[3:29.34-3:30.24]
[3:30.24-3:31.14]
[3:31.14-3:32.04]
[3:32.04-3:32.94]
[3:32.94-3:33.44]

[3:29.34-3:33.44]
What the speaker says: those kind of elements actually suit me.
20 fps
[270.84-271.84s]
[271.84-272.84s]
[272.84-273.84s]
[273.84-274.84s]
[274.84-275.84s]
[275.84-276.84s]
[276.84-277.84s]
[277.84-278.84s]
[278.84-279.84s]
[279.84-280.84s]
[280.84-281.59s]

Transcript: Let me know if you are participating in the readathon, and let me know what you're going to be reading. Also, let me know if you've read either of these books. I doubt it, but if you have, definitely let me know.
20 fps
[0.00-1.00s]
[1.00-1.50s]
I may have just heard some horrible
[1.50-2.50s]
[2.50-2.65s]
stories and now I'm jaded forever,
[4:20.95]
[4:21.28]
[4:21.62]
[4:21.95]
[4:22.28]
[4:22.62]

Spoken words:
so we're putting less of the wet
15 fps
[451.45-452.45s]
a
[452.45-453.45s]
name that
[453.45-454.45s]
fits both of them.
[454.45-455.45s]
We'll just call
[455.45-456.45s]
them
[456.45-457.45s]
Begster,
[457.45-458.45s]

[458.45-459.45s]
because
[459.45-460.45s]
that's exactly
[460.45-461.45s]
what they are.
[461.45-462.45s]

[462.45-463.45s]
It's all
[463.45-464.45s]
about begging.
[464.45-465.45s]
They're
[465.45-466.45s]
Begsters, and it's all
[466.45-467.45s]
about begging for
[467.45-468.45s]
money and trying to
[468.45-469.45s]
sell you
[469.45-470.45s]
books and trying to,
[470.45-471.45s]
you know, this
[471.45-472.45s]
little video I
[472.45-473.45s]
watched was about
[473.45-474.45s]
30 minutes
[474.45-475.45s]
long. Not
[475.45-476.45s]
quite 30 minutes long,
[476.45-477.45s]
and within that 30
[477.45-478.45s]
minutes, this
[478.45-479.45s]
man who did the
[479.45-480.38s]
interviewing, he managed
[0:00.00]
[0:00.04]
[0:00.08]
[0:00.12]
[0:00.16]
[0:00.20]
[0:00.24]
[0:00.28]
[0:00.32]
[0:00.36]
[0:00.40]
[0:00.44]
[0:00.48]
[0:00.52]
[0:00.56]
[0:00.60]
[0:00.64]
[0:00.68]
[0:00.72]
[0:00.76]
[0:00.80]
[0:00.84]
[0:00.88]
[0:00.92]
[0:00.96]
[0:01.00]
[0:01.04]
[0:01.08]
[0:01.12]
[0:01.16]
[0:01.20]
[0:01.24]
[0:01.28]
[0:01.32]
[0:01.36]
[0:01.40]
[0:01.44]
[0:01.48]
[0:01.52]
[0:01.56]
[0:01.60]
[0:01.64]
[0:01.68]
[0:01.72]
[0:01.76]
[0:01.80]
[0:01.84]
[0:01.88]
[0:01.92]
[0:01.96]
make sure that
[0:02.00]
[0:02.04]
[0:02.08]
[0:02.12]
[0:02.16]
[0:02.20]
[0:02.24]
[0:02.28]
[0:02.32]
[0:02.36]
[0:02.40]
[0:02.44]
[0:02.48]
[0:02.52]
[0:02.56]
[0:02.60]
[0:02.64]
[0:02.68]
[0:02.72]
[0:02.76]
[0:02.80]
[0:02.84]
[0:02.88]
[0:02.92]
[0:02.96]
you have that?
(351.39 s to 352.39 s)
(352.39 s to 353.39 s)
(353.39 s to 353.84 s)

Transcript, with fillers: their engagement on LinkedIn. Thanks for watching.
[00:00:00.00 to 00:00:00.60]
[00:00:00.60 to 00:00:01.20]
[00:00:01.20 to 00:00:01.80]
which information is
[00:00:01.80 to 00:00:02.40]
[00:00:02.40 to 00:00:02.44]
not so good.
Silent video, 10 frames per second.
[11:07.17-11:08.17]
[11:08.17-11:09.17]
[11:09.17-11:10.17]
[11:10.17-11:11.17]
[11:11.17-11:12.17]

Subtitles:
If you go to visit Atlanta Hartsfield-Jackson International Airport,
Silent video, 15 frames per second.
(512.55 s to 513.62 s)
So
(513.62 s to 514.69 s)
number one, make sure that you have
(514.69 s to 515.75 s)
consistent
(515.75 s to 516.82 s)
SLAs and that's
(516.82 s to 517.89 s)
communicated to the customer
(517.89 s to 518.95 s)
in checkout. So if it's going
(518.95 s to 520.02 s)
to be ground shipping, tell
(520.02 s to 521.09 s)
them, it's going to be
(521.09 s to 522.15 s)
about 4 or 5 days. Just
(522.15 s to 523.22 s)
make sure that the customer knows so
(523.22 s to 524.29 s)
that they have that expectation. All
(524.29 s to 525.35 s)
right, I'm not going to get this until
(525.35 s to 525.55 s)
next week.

------

- _TASK TO CARRY OUT_:
Among the entries above, say how many lines hold the word "second". No other words belong in the answer.

- _OUTPUT OF THE EXERCISE_:
2